**Problem details:**
Please repeat the records beneath this task exactly as they appear, but skip the images.

(Beginning of Excerpted data)

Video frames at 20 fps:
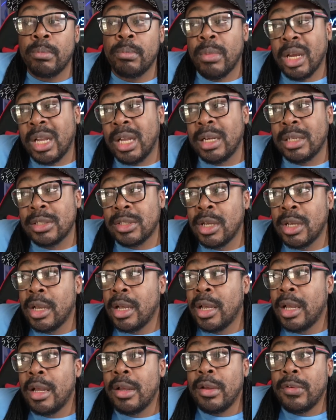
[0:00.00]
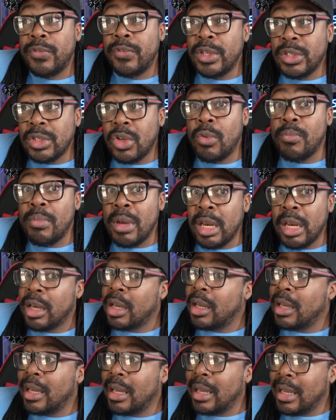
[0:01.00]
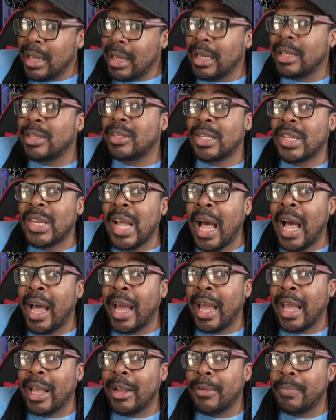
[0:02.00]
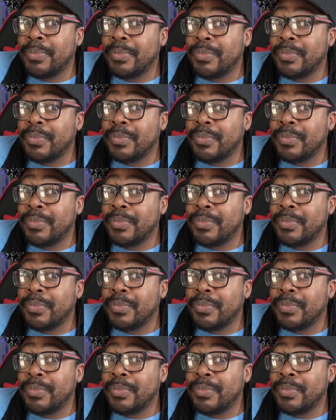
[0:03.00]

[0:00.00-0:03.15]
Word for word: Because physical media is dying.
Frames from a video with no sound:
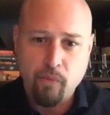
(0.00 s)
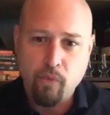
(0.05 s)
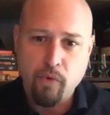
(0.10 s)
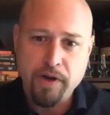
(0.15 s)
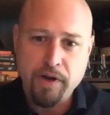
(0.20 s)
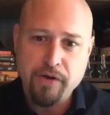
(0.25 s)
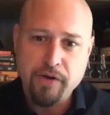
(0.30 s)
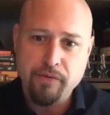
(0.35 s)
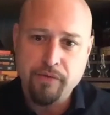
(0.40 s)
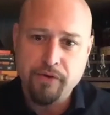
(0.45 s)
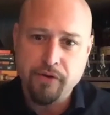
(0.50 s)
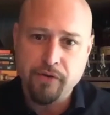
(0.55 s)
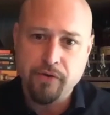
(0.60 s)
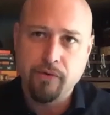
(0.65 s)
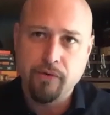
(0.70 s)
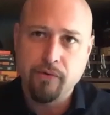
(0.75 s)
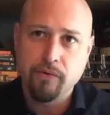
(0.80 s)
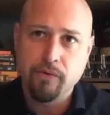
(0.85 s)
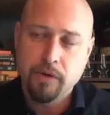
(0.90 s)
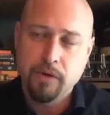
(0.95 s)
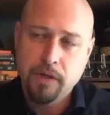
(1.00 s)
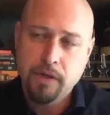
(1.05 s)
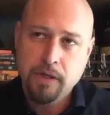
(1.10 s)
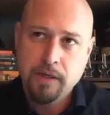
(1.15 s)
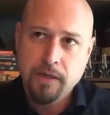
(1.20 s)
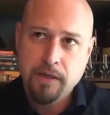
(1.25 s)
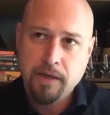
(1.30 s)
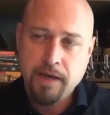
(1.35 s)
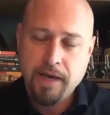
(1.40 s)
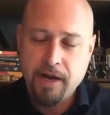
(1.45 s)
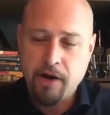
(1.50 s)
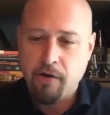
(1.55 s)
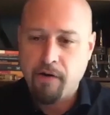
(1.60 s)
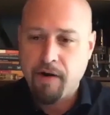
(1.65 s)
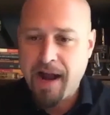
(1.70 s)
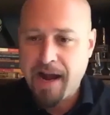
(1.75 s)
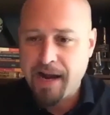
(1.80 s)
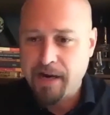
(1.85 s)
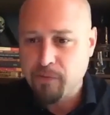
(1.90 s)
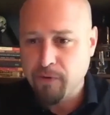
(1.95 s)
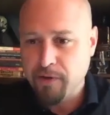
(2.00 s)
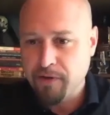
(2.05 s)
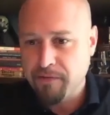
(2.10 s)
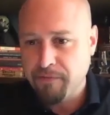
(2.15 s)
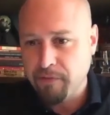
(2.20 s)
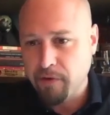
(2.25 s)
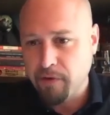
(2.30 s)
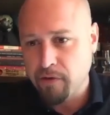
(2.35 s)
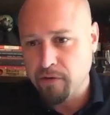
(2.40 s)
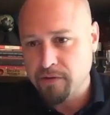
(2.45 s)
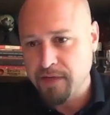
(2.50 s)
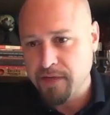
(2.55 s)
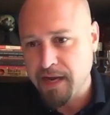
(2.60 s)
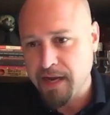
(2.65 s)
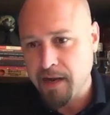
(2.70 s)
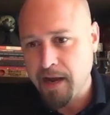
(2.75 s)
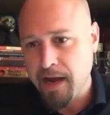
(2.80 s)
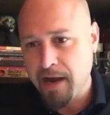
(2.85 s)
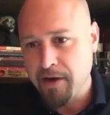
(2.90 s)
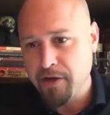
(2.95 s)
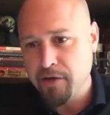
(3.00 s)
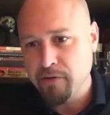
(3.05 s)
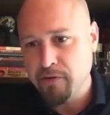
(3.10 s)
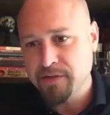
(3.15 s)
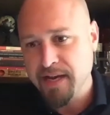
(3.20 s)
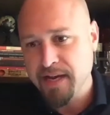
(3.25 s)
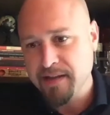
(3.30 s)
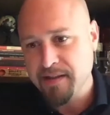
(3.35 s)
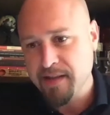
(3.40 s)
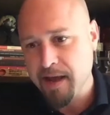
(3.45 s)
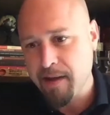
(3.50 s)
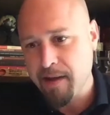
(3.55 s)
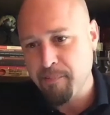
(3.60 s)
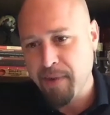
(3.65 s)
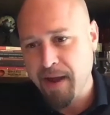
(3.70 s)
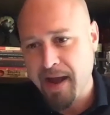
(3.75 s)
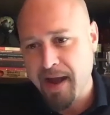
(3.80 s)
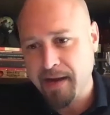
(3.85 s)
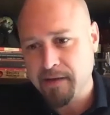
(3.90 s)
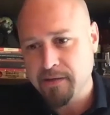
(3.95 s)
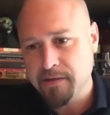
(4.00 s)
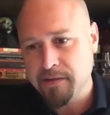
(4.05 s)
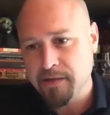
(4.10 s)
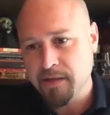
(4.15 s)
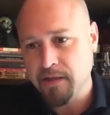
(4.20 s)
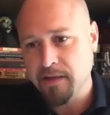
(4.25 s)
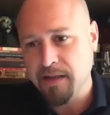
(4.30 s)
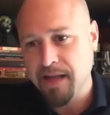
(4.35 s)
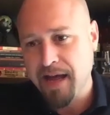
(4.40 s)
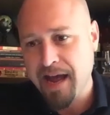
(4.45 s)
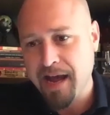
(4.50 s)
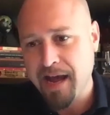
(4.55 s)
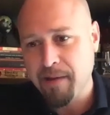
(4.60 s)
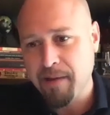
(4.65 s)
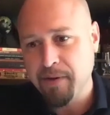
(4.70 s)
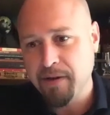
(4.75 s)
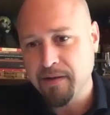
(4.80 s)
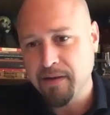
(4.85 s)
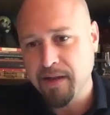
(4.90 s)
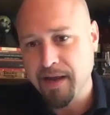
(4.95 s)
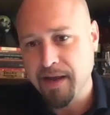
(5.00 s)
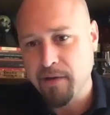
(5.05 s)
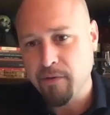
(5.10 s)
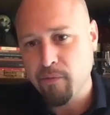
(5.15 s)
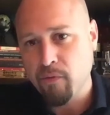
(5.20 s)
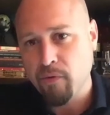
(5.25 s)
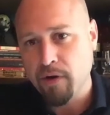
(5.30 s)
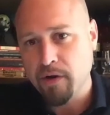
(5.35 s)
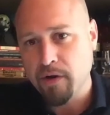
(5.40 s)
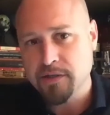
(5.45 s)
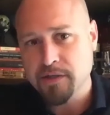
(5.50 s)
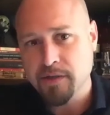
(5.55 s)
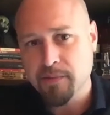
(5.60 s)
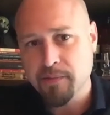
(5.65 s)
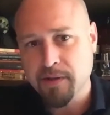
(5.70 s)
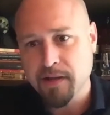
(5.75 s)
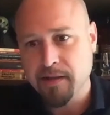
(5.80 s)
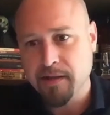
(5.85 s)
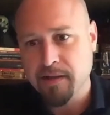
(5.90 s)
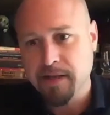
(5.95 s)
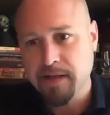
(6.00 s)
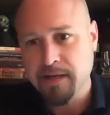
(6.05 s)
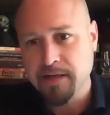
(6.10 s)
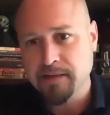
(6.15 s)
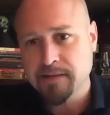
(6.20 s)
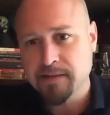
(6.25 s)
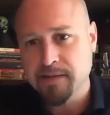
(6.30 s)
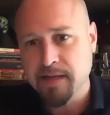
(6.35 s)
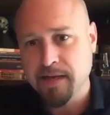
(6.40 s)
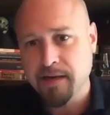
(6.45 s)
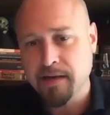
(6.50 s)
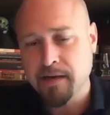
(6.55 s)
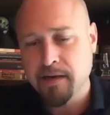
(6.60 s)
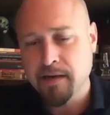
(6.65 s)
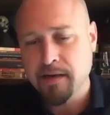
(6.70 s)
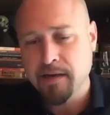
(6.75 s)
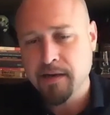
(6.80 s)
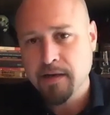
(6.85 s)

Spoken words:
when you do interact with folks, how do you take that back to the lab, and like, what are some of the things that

(End of Excerpted data)

**Answer section:**
Video frames at 20 fps:
[0:00.00]
[0:01.00]
[0:02.00]
[0:03.00]

[0:00.00-0:03.15]
Word for word: Because physical media is dying.
Frames from a video with no sound:
(0.00 s)
(0.05 s)
(0.10 s)
(0.15 s)
(0.20 s)
(0.25 s)
(0.30 s)
(0.35 s)
(0.40 s)
(0.45 s)
(0.50 s)
(0.55 s)
(0.60 s)
(0.65 s)
(0.70 s)
(0.75 s)
(0.80 s)
(0.85 s)
(0.90 s)
(0.95 s)
(1.00 s)
(1.05 s)
(1.10 s)
(1.15 s)
(1.20 s)
(1.25 s)
(1.30 s)
(1.35 s)
(1.40 s)
(1.45 s)
(1.50 s)
(1.55 s)
(1.60 s)
(1.65 s)
(1.70 s)
(1.75 s)
(1.80 s)
(1.85 s)
(1.90 s)
(1.95 s)
(2.00 s)
(2.05 s)
(2.10 s)
(2.15 s)
(2.20 s)
(2.25 s)
(2.30 s)
(2.35 s)
(2.40 s)
(2.45 s)
(2.50 s)
(2.55 s)
(2.60 s)
(2.65 s)
(2.70 s)
(2.75 s)
(2.80 s)
(2.85 s)
(2.90 s)
(2.95 s)
(3.00 s)
(3.05 s)
(3.10 s)
(3.15 s)
(3.20 s)
(3.25 s)
(3.30 s)
(3.35 s)
(3.40 s)
(3.45 s)
(3.50 s)
(3.55 s)
(3.60 s)
(3.65 s)
(3.70 s)
(3.75 s)
(3.80 s)
(3.85 s)
(3.90 s)
(3.95 s)
(4.00 s)
(4.05 s)
(4.10 s)
(4.15 s)
(4.20 s)
(4.25 s)
(4.30 s)
(4.35 s)
(4.40 s)
(4.45 s)
(4.50 s)
(4.55 s)
(4.60 s)
(4.65 s)
(4.70 s)
(4.75 s)
(4.80 s)
(4.85 s)
(4.90 s)
(4.95 s)
(5.00 s)
(5.05 s)
(5.10 s)
(5.15 s)
(5.20 s)
(5.25 s)
(5.30 s)
(5.35 s)
(5.40 s)
(5.45 s)
(5.50 s)
(5.55 s)
(5.60 s)
(5.65 s)
(5.70 s)
(5.75 s)
(5.80 s)
(5.85 s)
(5.90 s)
(5.95 s)
(6.00 s)
(6.05 s)
(6.10 s)
(6.15 s)
(6.20 s)
(6.25 s)
(6.30 s)
(6.35 s)
(6.40 s)
(6.45 s)
(6.50 s)
(6.55 s)
(6.60 s)
(6.65 s)
(6.70 s)
(6.75 s)
(6.80 s)
(6.85 s)

Spoken words:
when you do interact with folks, how do you take that back to the lab, and like, what are some of the things that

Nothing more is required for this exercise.